» What is required: Leaving the images out, output each entry below exactly.

• • • • • • •

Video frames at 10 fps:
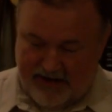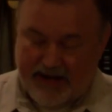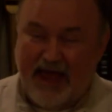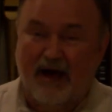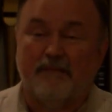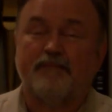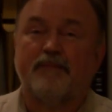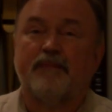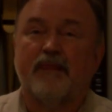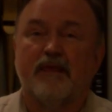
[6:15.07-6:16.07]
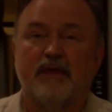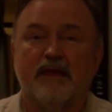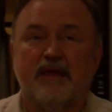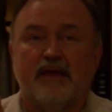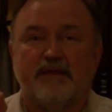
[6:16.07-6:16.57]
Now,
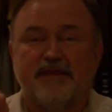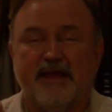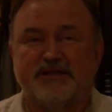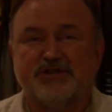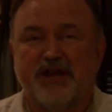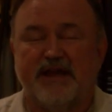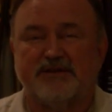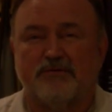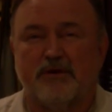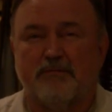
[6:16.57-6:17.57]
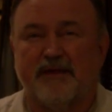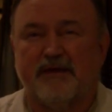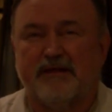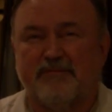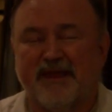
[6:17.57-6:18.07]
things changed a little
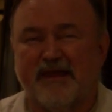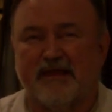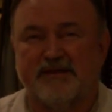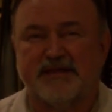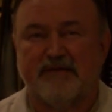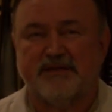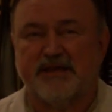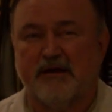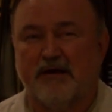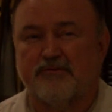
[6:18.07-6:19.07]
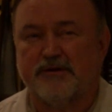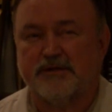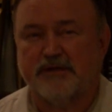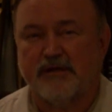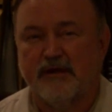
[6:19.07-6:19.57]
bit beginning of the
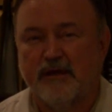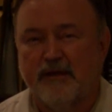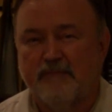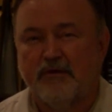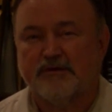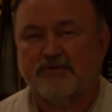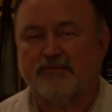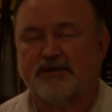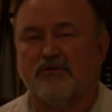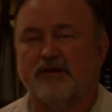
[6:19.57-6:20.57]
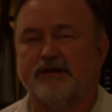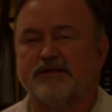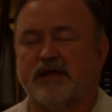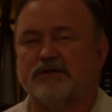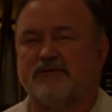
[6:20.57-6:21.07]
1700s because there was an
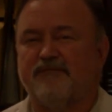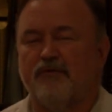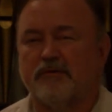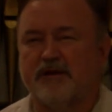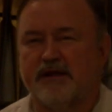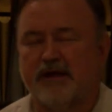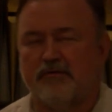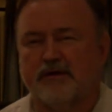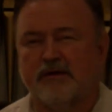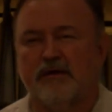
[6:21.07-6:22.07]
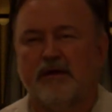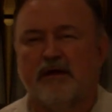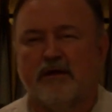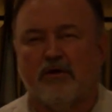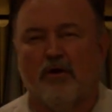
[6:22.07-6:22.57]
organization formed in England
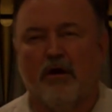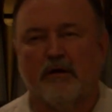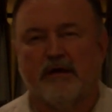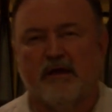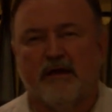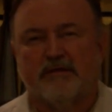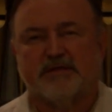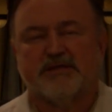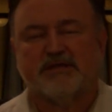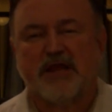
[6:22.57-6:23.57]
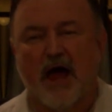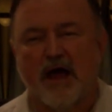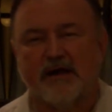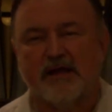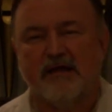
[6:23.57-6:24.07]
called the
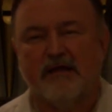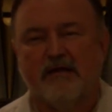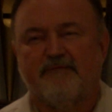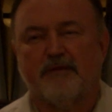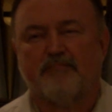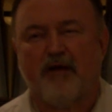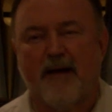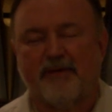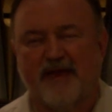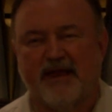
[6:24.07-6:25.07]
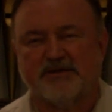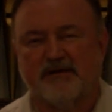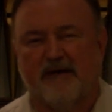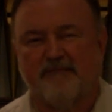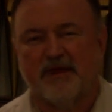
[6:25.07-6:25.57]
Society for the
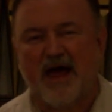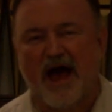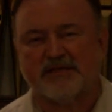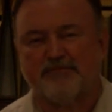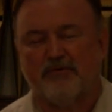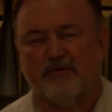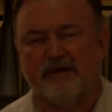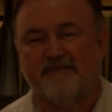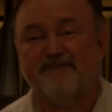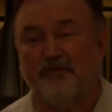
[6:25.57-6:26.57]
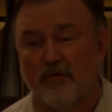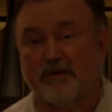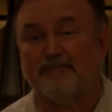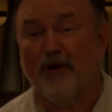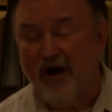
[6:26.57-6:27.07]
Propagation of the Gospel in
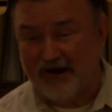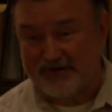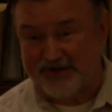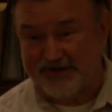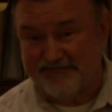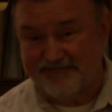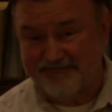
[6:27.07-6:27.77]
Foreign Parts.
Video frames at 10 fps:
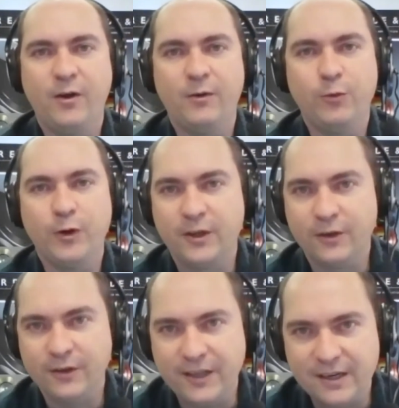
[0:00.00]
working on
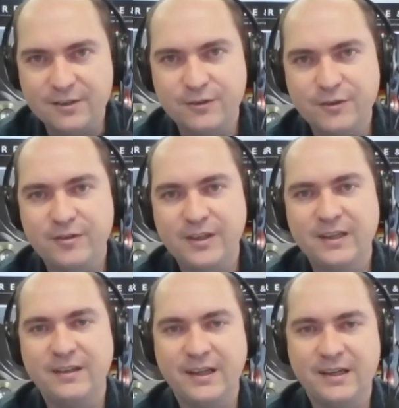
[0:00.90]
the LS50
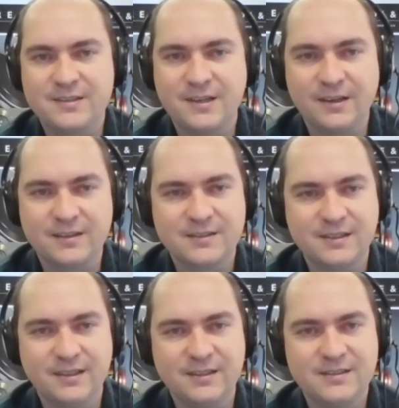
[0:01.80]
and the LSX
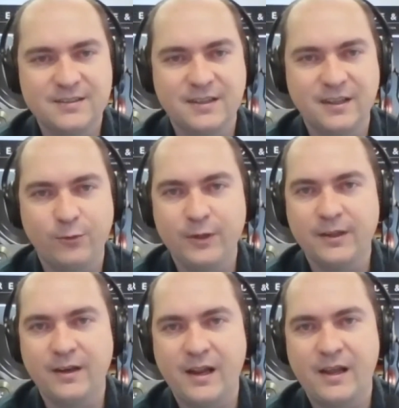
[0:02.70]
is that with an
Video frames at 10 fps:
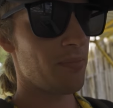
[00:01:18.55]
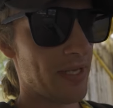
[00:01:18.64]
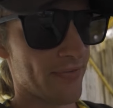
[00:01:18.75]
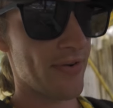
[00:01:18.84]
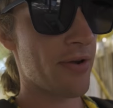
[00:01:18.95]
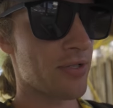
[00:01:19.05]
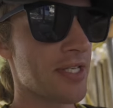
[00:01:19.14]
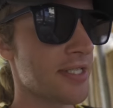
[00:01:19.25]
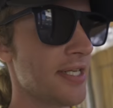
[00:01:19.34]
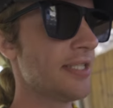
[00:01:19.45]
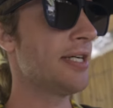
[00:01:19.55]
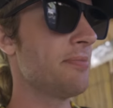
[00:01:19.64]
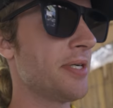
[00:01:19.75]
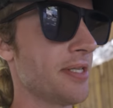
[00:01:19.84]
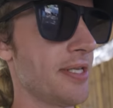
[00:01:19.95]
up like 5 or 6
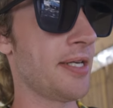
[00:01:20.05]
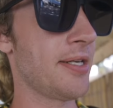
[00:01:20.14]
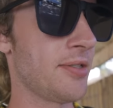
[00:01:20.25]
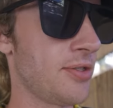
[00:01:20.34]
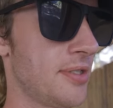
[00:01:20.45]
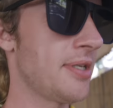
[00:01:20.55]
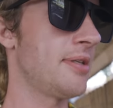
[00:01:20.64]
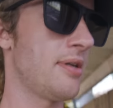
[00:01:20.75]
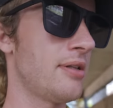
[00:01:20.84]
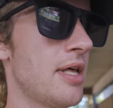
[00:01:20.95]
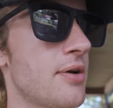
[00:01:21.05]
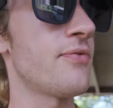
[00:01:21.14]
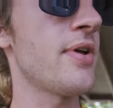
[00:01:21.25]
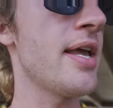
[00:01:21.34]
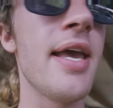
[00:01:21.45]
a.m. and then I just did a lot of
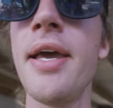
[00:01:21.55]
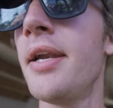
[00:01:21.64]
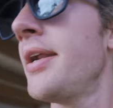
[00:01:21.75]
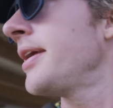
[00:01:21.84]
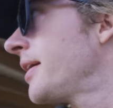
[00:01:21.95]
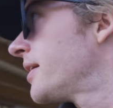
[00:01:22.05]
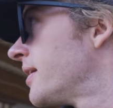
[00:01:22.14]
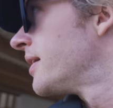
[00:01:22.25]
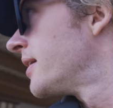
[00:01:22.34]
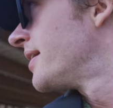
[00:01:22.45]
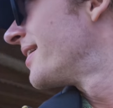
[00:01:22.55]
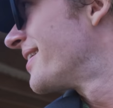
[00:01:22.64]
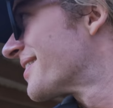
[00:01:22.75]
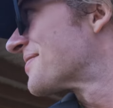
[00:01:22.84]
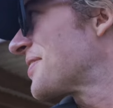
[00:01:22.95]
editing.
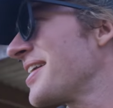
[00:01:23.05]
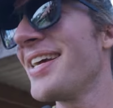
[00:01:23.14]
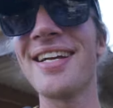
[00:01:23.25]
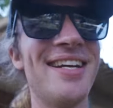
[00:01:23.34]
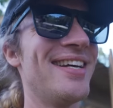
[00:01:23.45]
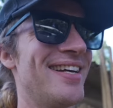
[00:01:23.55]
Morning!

• • • • • • •

» Final answer:
Video frames at 10 fps:
[6:15.07-6:16.07]
[6:16.07-6:16.57]
Now,
[6:16.57-6:17.57]
[6:17.57-6:18.07]
things changed a little
[6:18.07-6:19.07]
[6:19.07-6:19.57]
bit beginning of the
[6:19.57-6:20.57]
[6:20.57-6:21.07]
1700s because there was an
[6:21.07-6:22.07]
[6:22.07-6:22.57]
organization formed in England
[6:22.57-6:23.57]
[6:23.57-6:24.07]
called the
[6:24.07-6:25.07]
[6:25.07-6:25.57]
Society for the
[6:25.57-6:26.57]
[6:26.57-6:27.07]
Propagation of the Gospel in
[6:27.07-6:27.77]
Foreign Parts.
Video frames at 10 fps:
[0:00.00]
working on
[0:00.90]
the LS50
[0:01.80]
and the LSX
[0:02.70]
is that with an
Video frames at 10 fps:
[00:01:18.55]
[00:01:18.64]
[00:01:18.75]
[00:01:18.84]
[00:01:18.95]
[00:01:19.05]
[00:01:19.14]
[00:01:19.25]
[00:01:19.34]
[00:01:19.45]
[00:01:19.55]
[00:01:19.64]
[00:01:19.75]
[00:01:19.84]
[00:01:19.95]
up like 5 or 6
[00:01:20.05]
[00:01:20.14]
[00:01:20.25]
[00:01:20.34]
[00:01:20.45]
[00:01:20.55]
[00:01:20.64]
[00:01:20.75]
[00:01:20.84]
[00:01:20.95]
[00:01:21.05]
[00:01:21.14]
[00:01:21.25]
[00:01:21.34]
[00:01:21.45]
a.m. and then I just did a lot of
[00:01:21.55]
[00:01:21.64]
[00:01:21.75]
[00:01:21.84]
[00:01:21.95]
[00:01:22.05]
[00:01:22.14]
[00:01:22.25]
[00:01:22.34]
[00:01:22.45]
[00:01:22.55]
[00:01:22.64]
[00:01:22.75]
[00:01:22.84]
[00:01:22.95]
editing.
[00:01:23.05]
[00:01:23.14]
[00:01:23.25]
[00:01:23.34]
[00:01:23.45]
[00:01:23.55]
Morning!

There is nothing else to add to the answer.